Бинго повесил трубку и пошел в кабинет жены. Он страдал. Казалось бы, чего лучше — теща наглоталась и кашляет, но нет, радости не было. Вспоминая доверчивый и приветливый голос, он сопоставлял его с тем металлическим голосом, каким жена произнесет сакраментальную фразу. Страдая, он правил гранки.

Не знаю, знакомы ли вы с творчеством Рози М. Бэнкс. Критики порой упрекают ее в сентиментальности. Где-где, а в рождественском рассказе свойство это проявилось вполне. Миссис Литтл не поскупилась на снег и омелу, снегирей и поющих крестьян. Бинго рассказал мне эти «Ручонки» во всех ужасных подробностях, но я ограничусь главным. Крестный выгнал крестницу, которая полюбила художника, однако под Рождество она пришла к нему с младенцем. Представьте себе финал. Вот он сидит в библиотеке, обитой дубовыми панелями, одной рукой держит ребенка, другою — выписывает чек…

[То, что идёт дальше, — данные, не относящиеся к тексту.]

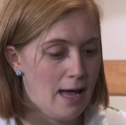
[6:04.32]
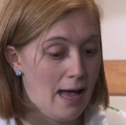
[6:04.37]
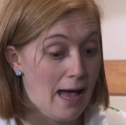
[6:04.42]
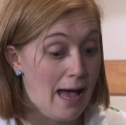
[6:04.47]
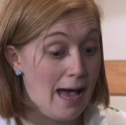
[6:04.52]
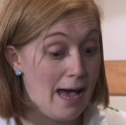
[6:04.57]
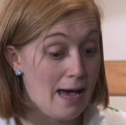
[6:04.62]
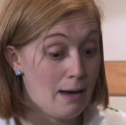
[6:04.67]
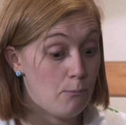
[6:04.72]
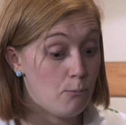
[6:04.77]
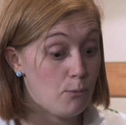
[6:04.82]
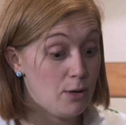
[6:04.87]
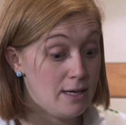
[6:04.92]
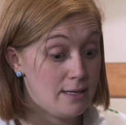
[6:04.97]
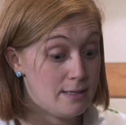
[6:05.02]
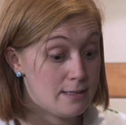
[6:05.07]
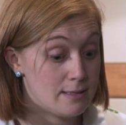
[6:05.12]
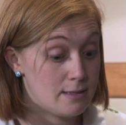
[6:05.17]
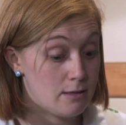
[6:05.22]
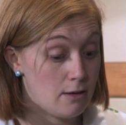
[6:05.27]
And we
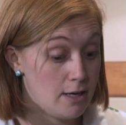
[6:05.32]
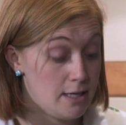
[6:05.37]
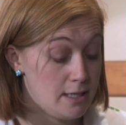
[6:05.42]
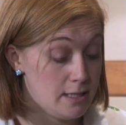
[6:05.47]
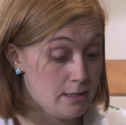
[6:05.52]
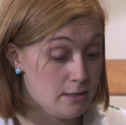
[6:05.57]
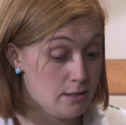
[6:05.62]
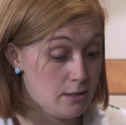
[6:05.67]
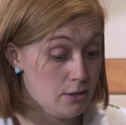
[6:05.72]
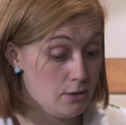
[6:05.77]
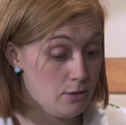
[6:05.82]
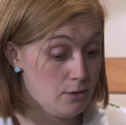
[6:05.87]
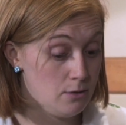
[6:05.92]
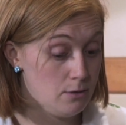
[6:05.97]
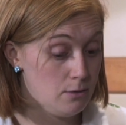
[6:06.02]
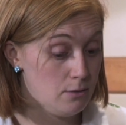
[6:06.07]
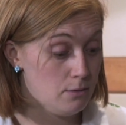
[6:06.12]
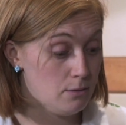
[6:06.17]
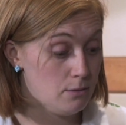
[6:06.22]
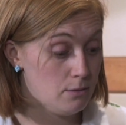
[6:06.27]

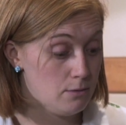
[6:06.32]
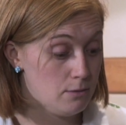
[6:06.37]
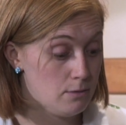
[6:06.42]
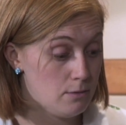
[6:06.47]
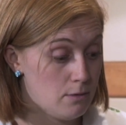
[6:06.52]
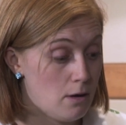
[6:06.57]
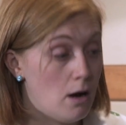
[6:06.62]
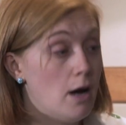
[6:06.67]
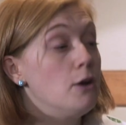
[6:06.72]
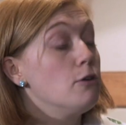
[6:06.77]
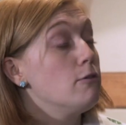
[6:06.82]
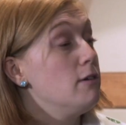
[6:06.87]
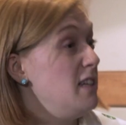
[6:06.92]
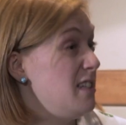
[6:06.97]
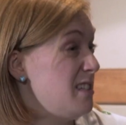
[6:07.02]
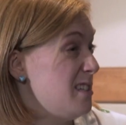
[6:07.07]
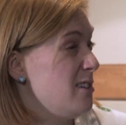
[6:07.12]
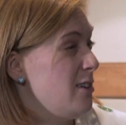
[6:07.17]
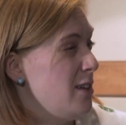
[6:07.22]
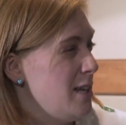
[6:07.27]
I'd already
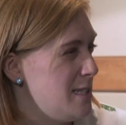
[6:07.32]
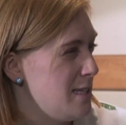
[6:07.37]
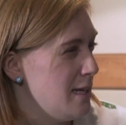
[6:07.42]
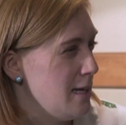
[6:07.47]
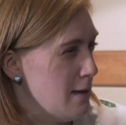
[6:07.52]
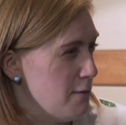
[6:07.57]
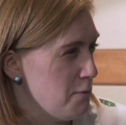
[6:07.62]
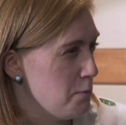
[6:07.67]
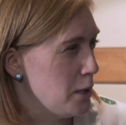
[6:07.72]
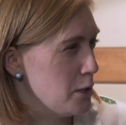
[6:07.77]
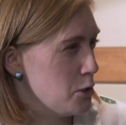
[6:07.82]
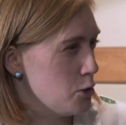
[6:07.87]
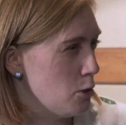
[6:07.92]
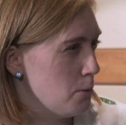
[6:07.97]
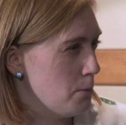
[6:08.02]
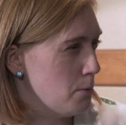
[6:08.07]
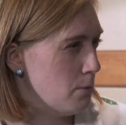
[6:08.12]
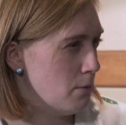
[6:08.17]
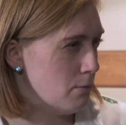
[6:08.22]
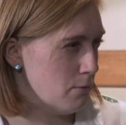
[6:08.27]
decided to leave my
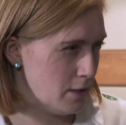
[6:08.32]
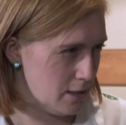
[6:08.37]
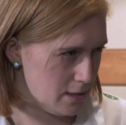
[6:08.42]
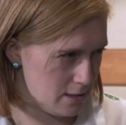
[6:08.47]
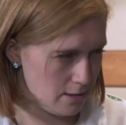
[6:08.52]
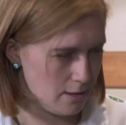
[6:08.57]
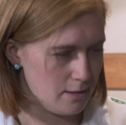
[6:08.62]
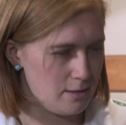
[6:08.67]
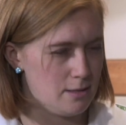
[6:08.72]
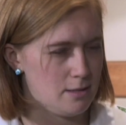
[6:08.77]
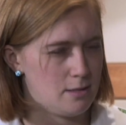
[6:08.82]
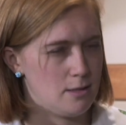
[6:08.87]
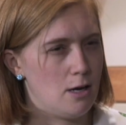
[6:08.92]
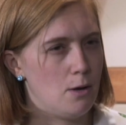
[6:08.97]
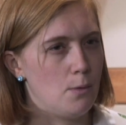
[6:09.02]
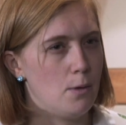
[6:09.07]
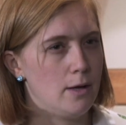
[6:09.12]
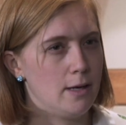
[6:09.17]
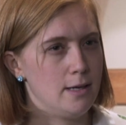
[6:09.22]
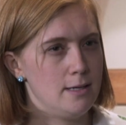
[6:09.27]
job when we decided to
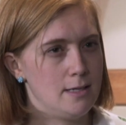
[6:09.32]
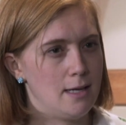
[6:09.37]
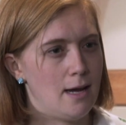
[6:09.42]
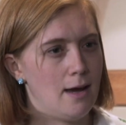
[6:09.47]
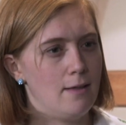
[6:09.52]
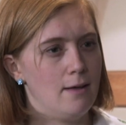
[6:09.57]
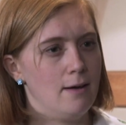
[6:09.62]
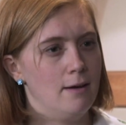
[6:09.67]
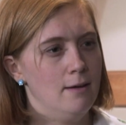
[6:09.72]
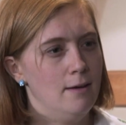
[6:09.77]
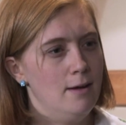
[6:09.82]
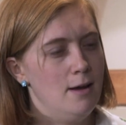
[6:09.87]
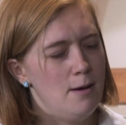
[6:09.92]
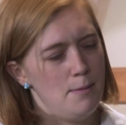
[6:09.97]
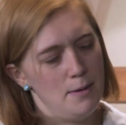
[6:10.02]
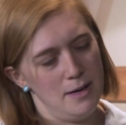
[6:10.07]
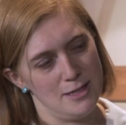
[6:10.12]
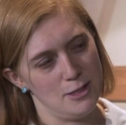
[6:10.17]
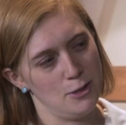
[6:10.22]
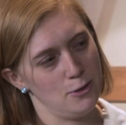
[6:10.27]
start working together.
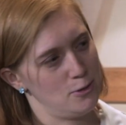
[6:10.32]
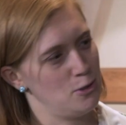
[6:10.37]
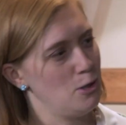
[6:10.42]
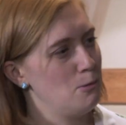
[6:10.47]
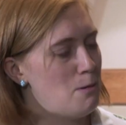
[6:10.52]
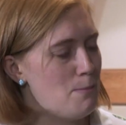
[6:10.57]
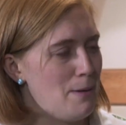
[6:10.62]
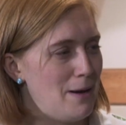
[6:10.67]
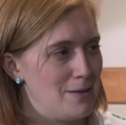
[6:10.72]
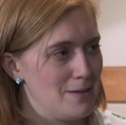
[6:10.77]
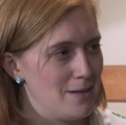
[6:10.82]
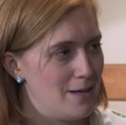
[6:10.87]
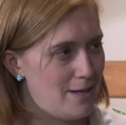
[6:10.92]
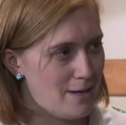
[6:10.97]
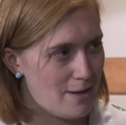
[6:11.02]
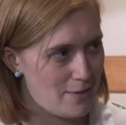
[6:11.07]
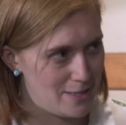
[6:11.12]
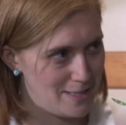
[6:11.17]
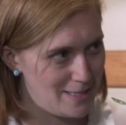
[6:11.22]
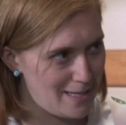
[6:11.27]
It took Tom about
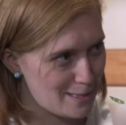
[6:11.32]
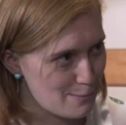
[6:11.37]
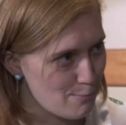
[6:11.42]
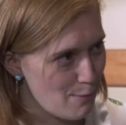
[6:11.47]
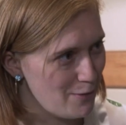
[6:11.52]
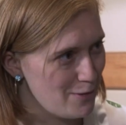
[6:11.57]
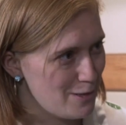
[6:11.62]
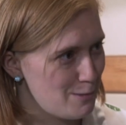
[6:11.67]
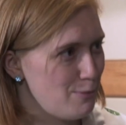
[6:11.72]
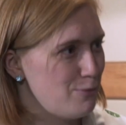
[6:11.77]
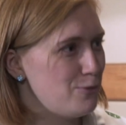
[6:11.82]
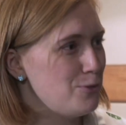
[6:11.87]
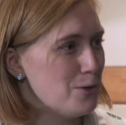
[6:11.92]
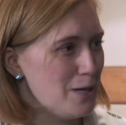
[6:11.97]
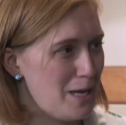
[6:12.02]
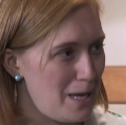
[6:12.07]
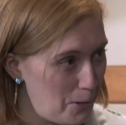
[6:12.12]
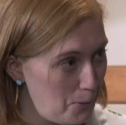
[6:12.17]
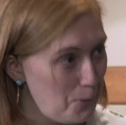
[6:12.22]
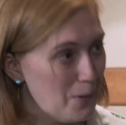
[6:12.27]
another 6 months before
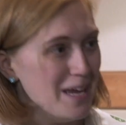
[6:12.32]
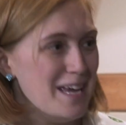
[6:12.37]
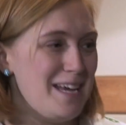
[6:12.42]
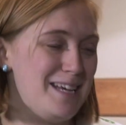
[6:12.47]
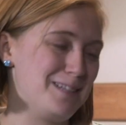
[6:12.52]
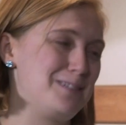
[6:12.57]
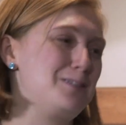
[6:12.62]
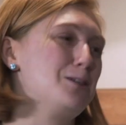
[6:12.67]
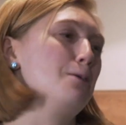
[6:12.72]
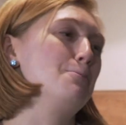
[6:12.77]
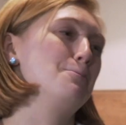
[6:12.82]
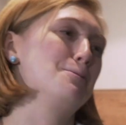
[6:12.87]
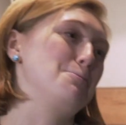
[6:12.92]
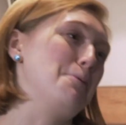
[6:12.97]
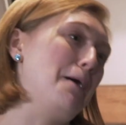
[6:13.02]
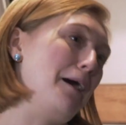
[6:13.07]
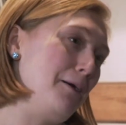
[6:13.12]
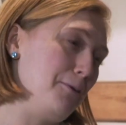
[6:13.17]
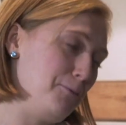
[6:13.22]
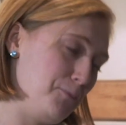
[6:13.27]
he quit his job as
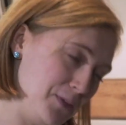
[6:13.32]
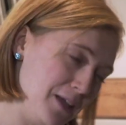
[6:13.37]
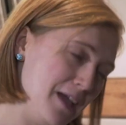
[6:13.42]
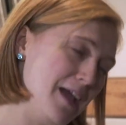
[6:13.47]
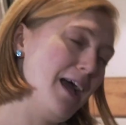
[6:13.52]
well.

Сцена эта потрясла Бинго. Он вспомнил, что Пуффи Проссер — крестный его сына. Если нежные ручонки раскололи сэра Эйлмера Молверера, прославленного своей черствостью, почему бы им не расколоть несчастного богача?

Да, конечно, в середине июня нет ни снега, ни снегирей. Да, Пуффи предупреждал еще на крестинах, что больше серебряной чашечки из него не выжать. И все-таки Бинго, засыпая, думал о том, что, если ребенок не подкачает, можно попросить и сотню.

Наутро, как бывает всегда, он одумался и решил ограничиться двадцатью фунтами. А что, вполне достаточно! Десять — ей, десять — ему. Словом, звоня в дверь, он был вполне спокоен. Его могло бы взволновать то, что юный Алджи походит на бандита, которым погнушался даже Каторжный клуб, но инцидент с констеблем показал, что таковы все младенцы, включая и героя «Ручонок». Миссис Бинго, в сущности, описала только розовые пальчики, а их у А. О. хватало. В общем, Бинго был весел, когда лакей Пуффи, Коркер, открыл ему дверь.

— Привет, — сказал он. — Хозяин дома?

Коркер ответил не сразу, попятившись от младенца, но, как образцовый лакей, сдержал себя.